■ MATERIAL FOR THIS TASK
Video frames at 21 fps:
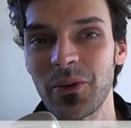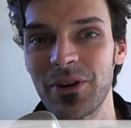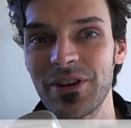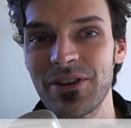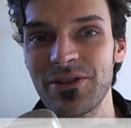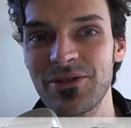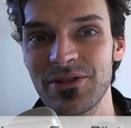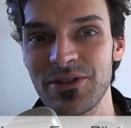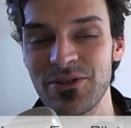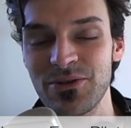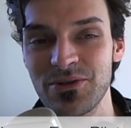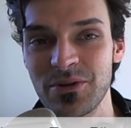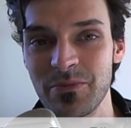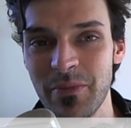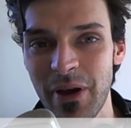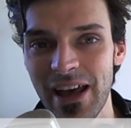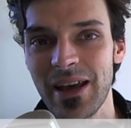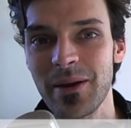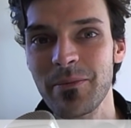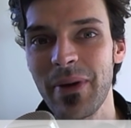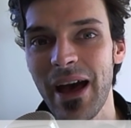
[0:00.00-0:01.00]
where you can use
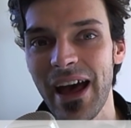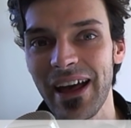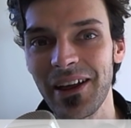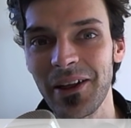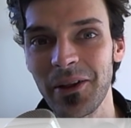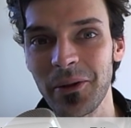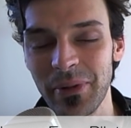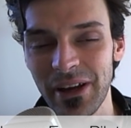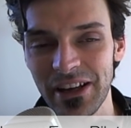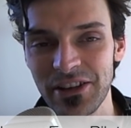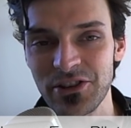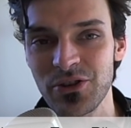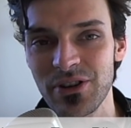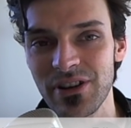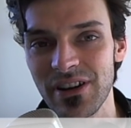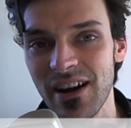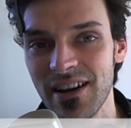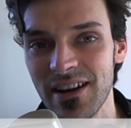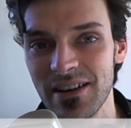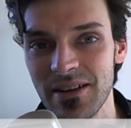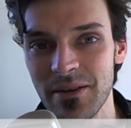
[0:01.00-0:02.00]
PayPal,
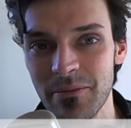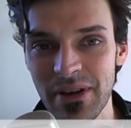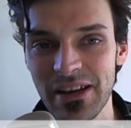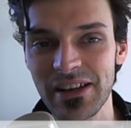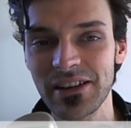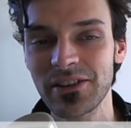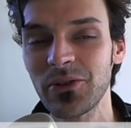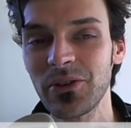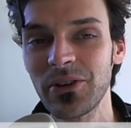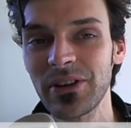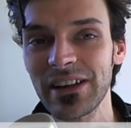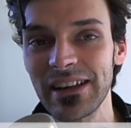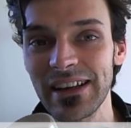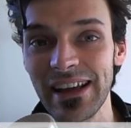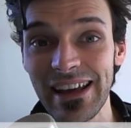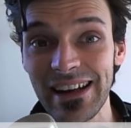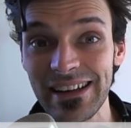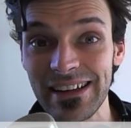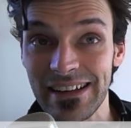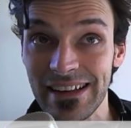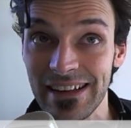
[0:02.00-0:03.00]
Patreon, Bitcoin,
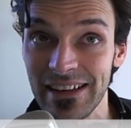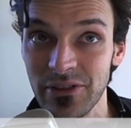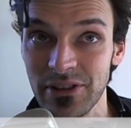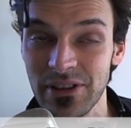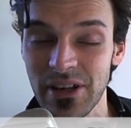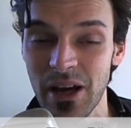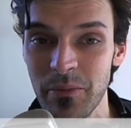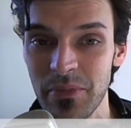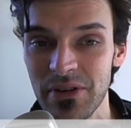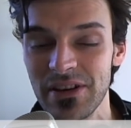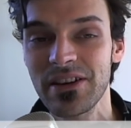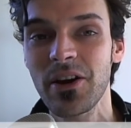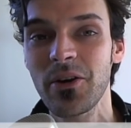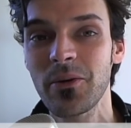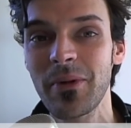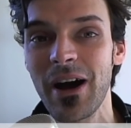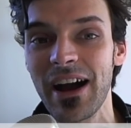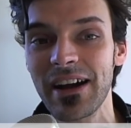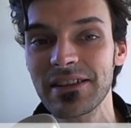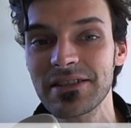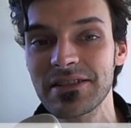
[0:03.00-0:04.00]
and even a P.O.
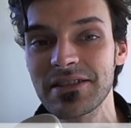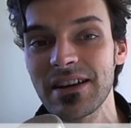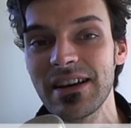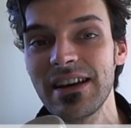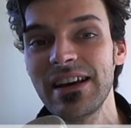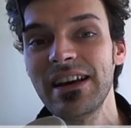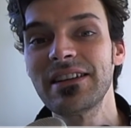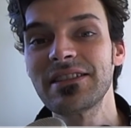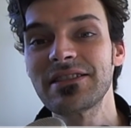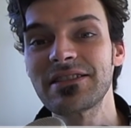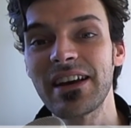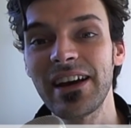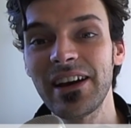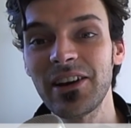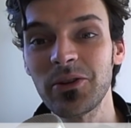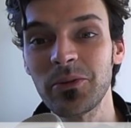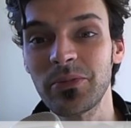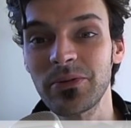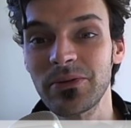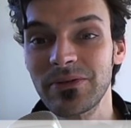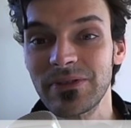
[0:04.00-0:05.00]
Box to
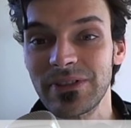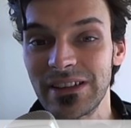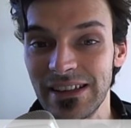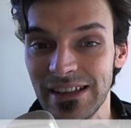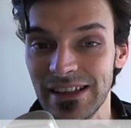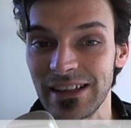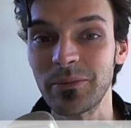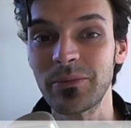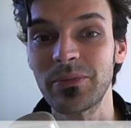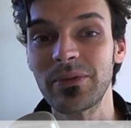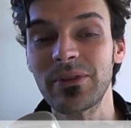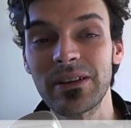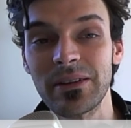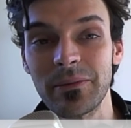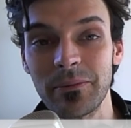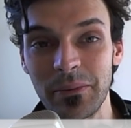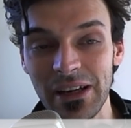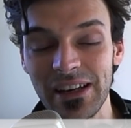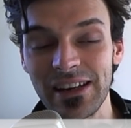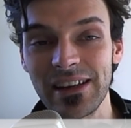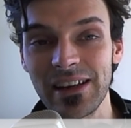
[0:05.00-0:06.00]
help keep
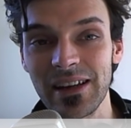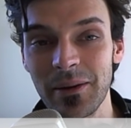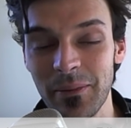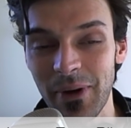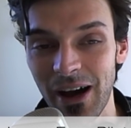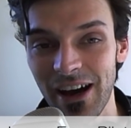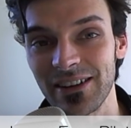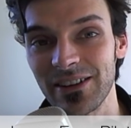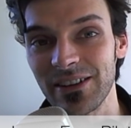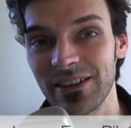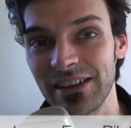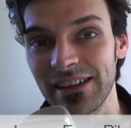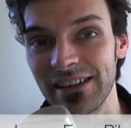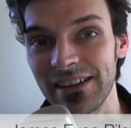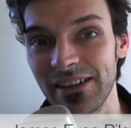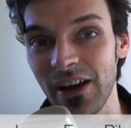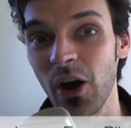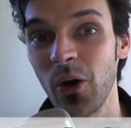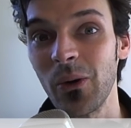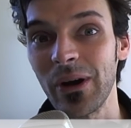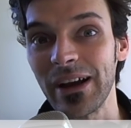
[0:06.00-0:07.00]
Media Monarchy
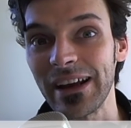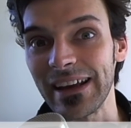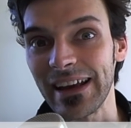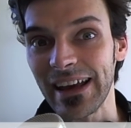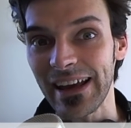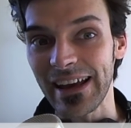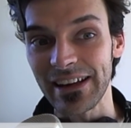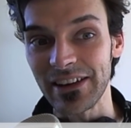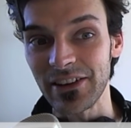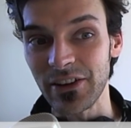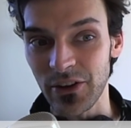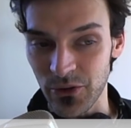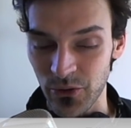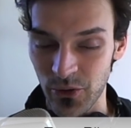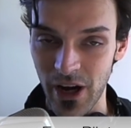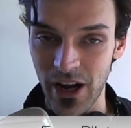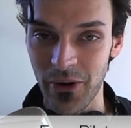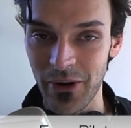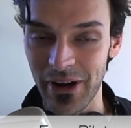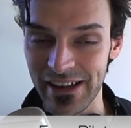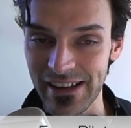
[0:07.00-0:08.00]
going and
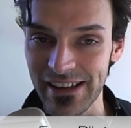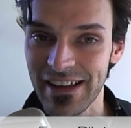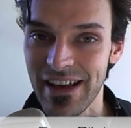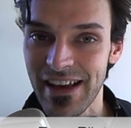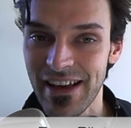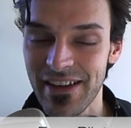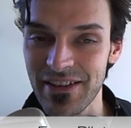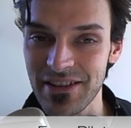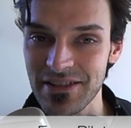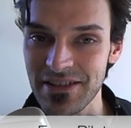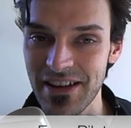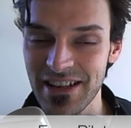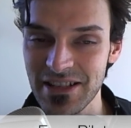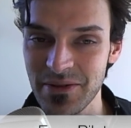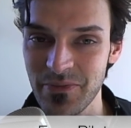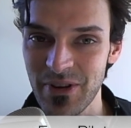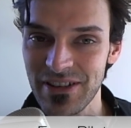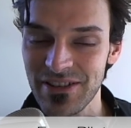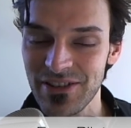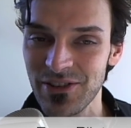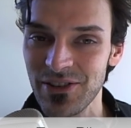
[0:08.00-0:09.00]
growing. This has
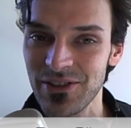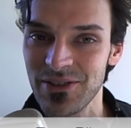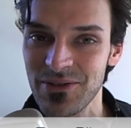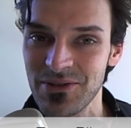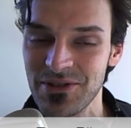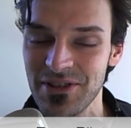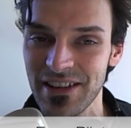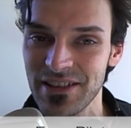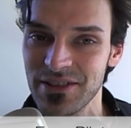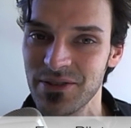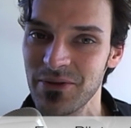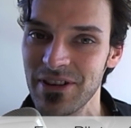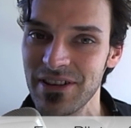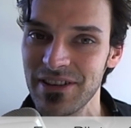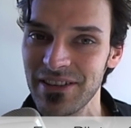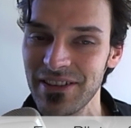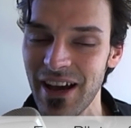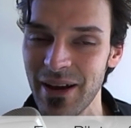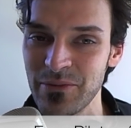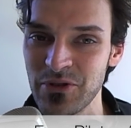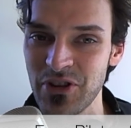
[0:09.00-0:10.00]
been Good News Next
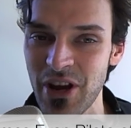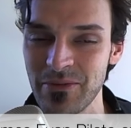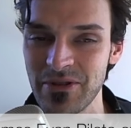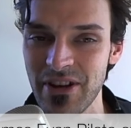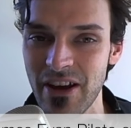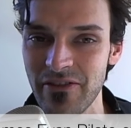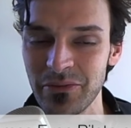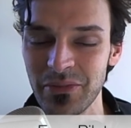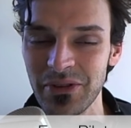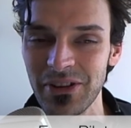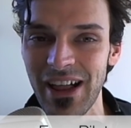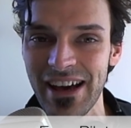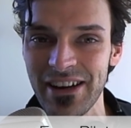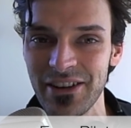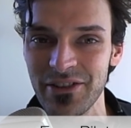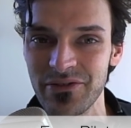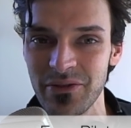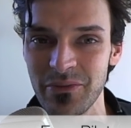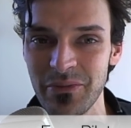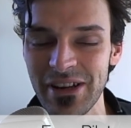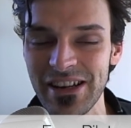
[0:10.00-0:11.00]
Week. I'm James Evan
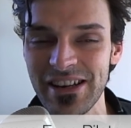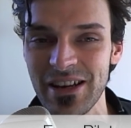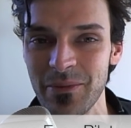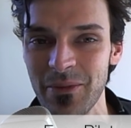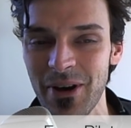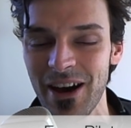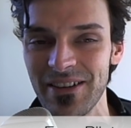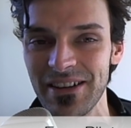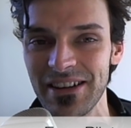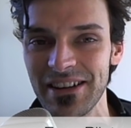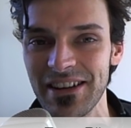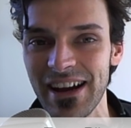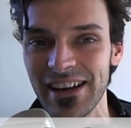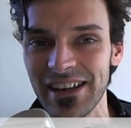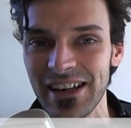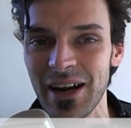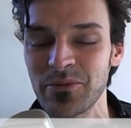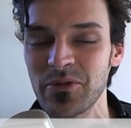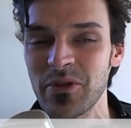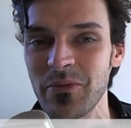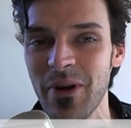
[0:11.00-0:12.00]
Pilato for
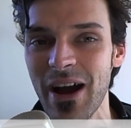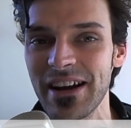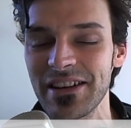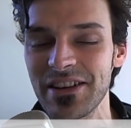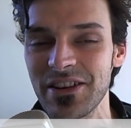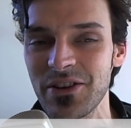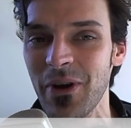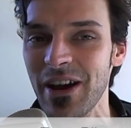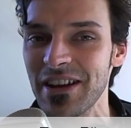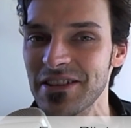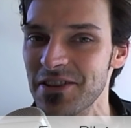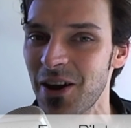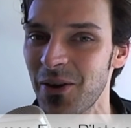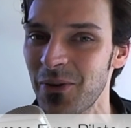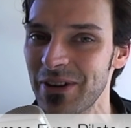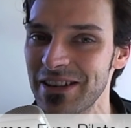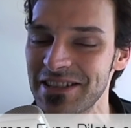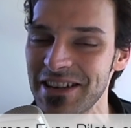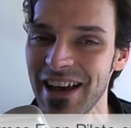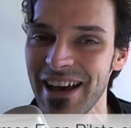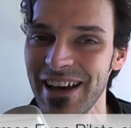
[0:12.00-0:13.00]
MediaMonarchy.com, reminding you, as
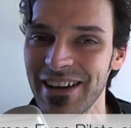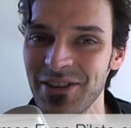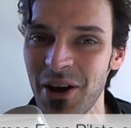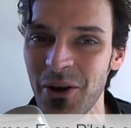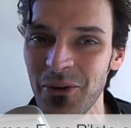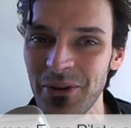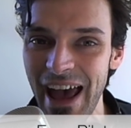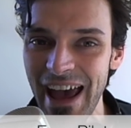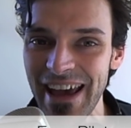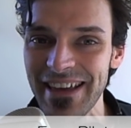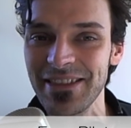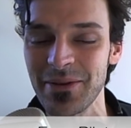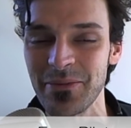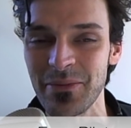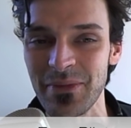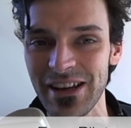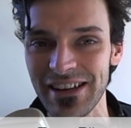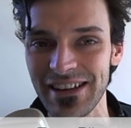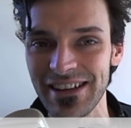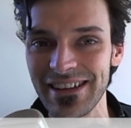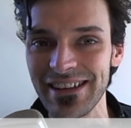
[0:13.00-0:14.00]
always, don't hate the
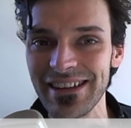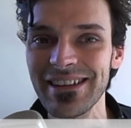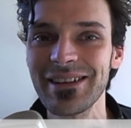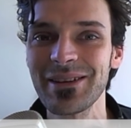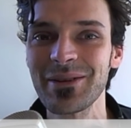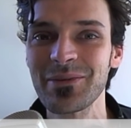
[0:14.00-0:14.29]
media,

■ YOUR GOAL
Only the lines from the one containing "[0:03.00-0:04.00]" through the last line of the entries above, both included, belong in the answer, written out exactly; pictures do not.

■ RESPONSE AREA
[0:03.00-0:04.00]
and even a P.O.
[0:04.00-0:05.00]
Box to
[0:05.00-0:06.00]
help keep
[0:06.00-0:07.00]
Media Monarchy
[0:07.00-0:08.00]
going and
[0:08.00-0:09.00]
growing. This has
[0:09.00-0:10.00]
been Good News Next
[0:10.00-0:11.00]
Week. I'm James Evan
[0:11.00-0:12.00]
Pilato for
[0:12.00-0:13.00]
MediaMonarchy.com, reminding you, as
[0:13.00-0:14.00]
always, don't hate the
[0:14.00-0:14.29]
media,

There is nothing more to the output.